### TASK DETAILS
Find the line containing "(8.00 s to 8.65 s)" in the records below. Copy exactly that line and each one after it, ending at the line containing "Silent video, 19 frames per second.", and nothing more.

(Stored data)
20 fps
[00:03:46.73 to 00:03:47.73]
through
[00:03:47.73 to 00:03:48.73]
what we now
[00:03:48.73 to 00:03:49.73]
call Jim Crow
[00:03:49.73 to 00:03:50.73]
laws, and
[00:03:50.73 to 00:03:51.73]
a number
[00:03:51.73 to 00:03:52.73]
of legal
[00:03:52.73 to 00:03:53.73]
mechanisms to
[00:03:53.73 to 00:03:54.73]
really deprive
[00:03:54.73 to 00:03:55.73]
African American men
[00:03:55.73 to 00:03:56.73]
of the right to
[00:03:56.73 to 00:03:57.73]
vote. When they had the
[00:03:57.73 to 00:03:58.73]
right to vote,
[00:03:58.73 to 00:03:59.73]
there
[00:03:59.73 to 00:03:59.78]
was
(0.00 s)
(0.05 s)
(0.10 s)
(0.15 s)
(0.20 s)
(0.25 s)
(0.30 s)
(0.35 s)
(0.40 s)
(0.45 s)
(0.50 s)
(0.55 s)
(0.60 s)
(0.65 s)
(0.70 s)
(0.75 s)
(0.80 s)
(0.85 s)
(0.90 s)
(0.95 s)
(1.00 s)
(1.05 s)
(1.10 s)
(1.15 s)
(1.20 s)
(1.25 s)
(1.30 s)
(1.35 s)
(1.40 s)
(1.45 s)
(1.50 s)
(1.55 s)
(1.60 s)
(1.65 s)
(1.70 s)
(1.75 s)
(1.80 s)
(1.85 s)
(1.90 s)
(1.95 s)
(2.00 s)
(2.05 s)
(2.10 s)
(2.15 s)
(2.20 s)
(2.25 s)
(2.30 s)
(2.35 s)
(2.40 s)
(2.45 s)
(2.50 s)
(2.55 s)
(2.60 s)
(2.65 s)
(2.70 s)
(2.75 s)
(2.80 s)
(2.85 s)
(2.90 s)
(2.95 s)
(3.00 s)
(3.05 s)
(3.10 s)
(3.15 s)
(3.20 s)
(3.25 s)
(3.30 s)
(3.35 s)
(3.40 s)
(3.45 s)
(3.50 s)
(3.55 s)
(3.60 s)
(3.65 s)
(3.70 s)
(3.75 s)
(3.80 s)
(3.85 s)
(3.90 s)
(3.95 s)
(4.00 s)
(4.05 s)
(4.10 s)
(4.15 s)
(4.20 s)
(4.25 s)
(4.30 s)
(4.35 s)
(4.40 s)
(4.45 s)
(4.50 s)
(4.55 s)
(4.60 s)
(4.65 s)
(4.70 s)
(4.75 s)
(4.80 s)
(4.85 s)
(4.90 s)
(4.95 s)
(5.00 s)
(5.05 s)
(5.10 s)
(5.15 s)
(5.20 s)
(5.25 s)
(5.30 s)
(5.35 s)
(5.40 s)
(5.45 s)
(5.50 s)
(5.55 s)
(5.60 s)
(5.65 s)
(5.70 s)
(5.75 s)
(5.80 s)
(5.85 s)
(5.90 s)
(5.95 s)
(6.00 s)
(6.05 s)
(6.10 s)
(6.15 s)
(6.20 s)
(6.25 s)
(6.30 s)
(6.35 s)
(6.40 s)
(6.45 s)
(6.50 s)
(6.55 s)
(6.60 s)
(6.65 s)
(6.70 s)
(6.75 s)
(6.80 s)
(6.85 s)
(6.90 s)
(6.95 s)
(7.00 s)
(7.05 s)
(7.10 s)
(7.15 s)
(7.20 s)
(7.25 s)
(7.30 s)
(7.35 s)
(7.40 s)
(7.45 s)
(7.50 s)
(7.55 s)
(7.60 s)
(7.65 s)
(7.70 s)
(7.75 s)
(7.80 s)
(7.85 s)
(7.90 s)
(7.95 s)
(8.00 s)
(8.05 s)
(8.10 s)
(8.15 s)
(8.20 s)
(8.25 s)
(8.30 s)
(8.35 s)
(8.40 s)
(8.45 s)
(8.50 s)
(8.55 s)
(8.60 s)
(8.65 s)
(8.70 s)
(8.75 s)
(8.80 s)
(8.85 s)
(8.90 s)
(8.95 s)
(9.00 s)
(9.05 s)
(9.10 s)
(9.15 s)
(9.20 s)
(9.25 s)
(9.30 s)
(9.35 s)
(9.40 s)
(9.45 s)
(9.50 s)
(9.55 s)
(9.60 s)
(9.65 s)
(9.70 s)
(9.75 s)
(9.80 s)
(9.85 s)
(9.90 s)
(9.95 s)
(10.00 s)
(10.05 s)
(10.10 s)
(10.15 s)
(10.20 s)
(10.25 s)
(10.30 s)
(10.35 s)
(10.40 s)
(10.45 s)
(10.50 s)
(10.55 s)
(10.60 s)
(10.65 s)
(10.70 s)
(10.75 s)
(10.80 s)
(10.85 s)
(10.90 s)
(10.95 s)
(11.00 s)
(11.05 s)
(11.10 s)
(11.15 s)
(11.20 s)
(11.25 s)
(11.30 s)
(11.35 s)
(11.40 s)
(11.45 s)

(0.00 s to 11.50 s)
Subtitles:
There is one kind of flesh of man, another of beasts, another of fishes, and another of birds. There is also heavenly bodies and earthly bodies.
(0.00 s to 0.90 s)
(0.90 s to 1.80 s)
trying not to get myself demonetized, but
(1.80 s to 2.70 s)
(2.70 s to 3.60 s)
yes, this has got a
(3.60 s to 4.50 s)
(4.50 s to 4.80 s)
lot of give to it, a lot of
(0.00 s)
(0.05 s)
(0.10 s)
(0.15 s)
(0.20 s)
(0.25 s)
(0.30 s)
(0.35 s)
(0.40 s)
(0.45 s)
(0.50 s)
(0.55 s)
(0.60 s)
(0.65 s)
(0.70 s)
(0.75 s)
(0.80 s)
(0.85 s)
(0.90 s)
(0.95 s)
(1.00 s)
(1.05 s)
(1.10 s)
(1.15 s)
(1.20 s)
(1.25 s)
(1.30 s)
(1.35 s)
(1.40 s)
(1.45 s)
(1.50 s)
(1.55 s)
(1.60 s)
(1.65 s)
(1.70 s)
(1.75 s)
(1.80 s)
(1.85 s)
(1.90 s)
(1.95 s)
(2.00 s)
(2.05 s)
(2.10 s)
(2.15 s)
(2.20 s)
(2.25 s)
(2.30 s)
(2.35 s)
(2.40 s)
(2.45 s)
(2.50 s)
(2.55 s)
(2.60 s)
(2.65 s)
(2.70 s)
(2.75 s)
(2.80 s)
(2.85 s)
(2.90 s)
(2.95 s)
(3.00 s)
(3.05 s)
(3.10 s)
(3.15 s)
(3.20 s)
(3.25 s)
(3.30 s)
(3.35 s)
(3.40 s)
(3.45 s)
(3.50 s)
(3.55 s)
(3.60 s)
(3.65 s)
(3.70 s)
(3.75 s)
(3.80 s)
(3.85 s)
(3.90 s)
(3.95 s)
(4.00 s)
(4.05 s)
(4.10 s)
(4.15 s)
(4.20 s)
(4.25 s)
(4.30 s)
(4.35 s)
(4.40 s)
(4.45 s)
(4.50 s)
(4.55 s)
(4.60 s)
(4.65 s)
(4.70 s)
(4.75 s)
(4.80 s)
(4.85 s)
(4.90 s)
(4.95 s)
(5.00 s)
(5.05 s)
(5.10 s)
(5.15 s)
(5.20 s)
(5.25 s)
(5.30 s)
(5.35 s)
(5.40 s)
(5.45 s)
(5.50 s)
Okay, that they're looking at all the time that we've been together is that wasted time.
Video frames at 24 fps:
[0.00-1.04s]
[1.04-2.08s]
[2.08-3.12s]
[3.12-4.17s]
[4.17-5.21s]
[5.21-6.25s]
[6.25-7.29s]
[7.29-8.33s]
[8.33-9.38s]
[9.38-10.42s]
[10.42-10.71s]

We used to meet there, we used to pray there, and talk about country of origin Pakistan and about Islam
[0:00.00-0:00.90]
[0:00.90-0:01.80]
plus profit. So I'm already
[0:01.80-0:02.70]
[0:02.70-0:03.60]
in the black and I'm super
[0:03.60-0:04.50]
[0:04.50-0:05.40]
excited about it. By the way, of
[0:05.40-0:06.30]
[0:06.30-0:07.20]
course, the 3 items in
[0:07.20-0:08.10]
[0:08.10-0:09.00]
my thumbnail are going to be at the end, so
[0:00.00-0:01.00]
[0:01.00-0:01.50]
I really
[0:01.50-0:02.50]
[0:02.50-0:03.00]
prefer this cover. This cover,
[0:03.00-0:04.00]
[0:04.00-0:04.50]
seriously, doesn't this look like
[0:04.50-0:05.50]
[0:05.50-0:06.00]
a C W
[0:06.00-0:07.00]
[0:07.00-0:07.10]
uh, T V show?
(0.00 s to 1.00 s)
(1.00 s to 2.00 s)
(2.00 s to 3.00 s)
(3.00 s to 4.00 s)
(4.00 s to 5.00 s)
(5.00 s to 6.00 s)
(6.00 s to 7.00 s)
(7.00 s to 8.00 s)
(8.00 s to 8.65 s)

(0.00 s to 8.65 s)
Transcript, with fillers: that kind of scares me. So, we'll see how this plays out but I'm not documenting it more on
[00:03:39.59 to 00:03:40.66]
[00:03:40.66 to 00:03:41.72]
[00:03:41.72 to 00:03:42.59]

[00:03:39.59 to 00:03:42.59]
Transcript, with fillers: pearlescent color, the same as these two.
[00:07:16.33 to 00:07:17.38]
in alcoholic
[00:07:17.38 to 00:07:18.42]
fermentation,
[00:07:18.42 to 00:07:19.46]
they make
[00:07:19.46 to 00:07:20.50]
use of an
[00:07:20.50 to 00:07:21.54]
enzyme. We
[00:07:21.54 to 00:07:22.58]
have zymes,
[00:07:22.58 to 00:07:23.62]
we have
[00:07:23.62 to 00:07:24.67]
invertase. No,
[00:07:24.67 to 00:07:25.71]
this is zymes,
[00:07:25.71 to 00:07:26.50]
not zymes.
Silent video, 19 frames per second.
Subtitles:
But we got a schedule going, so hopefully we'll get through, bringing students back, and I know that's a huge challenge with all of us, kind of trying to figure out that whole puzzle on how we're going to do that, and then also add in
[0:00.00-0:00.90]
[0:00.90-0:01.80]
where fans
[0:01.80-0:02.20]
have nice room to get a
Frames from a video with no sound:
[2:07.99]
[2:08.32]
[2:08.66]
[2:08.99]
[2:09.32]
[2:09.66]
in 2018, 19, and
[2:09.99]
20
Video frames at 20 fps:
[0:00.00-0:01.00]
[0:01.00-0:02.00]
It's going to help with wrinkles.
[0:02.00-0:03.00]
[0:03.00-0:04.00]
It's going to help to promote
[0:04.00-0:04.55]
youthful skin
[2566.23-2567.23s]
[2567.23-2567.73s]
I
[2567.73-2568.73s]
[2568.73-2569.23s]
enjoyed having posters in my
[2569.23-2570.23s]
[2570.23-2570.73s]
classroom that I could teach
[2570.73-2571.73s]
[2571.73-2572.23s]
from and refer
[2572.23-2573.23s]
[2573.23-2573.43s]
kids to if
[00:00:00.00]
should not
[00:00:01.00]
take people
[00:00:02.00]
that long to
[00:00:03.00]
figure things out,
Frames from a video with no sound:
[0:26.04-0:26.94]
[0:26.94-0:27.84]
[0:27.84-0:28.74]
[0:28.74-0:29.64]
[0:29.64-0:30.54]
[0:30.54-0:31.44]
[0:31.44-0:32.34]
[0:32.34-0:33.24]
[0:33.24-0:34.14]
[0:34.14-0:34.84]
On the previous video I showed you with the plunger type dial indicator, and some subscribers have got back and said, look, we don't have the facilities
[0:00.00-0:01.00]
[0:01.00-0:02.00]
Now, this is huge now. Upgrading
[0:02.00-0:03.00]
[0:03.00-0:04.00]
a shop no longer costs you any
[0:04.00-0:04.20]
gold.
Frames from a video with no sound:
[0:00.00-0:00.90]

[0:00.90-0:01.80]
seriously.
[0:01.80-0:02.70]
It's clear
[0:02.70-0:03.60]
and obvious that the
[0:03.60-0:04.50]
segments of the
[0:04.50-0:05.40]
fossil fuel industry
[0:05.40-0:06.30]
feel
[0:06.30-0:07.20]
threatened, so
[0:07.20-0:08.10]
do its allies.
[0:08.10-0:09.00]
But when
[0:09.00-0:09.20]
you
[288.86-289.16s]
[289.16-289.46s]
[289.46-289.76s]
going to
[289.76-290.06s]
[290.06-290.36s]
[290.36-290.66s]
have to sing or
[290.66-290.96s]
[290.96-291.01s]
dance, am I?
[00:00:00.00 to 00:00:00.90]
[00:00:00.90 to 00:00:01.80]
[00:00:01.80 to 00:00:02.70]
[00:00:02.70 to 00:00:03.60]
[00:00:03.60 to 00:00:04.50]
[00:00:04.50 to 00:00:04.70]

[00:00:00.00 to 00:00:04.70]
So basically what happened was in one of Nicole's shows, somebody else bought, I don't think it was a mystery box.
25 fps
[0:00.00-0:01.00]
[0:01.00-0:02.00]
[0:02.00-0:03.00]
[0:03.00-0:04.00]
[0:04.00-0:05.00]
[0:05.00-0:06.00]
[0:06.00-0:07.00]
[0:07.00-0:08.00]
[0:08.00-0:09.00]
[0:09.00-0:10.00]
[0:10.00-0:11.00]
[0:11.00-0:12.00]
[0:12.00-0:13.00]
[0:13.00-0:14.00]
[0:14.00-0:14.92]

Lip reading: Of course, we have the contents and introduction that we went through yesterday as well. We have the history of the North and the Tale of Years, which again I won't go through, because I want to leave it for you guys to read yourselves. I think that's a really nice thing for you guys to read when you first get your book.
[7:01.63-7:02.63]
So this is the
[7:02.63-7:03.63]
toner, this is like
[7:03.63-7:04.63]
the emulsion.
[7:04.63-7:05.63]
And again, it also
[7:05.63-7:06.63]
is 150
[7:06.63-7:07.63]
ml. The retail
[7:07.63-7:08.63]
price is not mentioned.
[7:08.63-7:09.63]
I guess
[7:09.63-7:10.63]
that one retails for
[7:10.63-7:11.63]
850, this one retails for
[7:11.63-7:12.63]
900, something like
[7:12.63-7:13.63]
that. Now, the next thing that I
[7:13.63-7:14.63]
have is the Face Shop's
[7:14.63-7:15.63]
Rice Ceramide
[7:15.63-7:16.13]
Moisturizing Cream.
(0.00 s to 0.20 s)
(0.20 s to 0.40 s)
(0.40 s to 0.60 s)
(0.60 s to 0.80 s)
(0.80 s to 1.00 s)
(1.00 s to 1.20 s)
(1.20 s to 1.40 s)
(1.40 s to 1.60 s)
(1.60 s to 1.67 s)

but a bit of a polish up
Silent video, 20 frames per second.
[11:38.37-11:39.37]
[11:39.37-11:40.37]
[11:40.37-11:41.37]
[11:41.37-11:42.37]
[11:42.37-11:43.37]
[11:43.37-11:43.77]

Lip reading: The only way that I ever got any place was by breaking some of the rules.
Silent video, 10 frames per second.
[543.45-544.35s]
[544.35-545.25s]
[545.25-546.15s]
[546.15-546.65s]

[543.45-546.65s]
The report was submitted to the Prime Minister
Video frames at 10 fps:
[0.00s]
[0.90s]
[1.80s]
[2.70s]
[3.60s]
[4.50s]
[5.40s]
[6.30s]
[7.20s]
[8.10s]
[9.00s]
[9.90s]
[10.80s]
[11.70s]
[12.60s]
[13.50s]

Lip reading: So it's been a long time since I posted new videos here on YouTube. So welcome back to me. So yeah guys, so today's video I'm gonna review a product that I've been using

### RESULT OF THIS EXERCISE
(8.00 s to 8.65 s)

(0.00 s to 8.65 s)
Transcript, with fillers: that kind of scares me. So, we'll see how this plays out but I'm not documenting it more on
[00:03:39.59 to 00:03:40.66]
[00:03:40.66 to 00:03:41.72]
[00:03:41.72 to 00:03:42.59]

[00:03:39.59 to 00:03:42.59]
Transcript, with fillers: pearlescent color, the same as these two.
[00:07:16.33 to 00:07:17.38]
in alcoholic
[00:07:17.38 to 00:07:18.42]
fermentation,
[00:07:18.42 to 00:07:19.46]
they make
[00:07:19.46 to 00:07:20.50]
use of an
[00:07:20.50 to 00:07:21.54]
enzyme. We
[00:07:21.54 to 00:07:22.58]
have zymes,
[00:07:22.58 to 00:07:23.62]
we have
[00:07:23.62 to 00:07:24.67]
invertase. No,
[00:07:24.67 to 00:07:25.71]
this is zymes,
[00:07:25.71 to 00:07:26.50]
not zymes.
Silent video, 19 frames per second.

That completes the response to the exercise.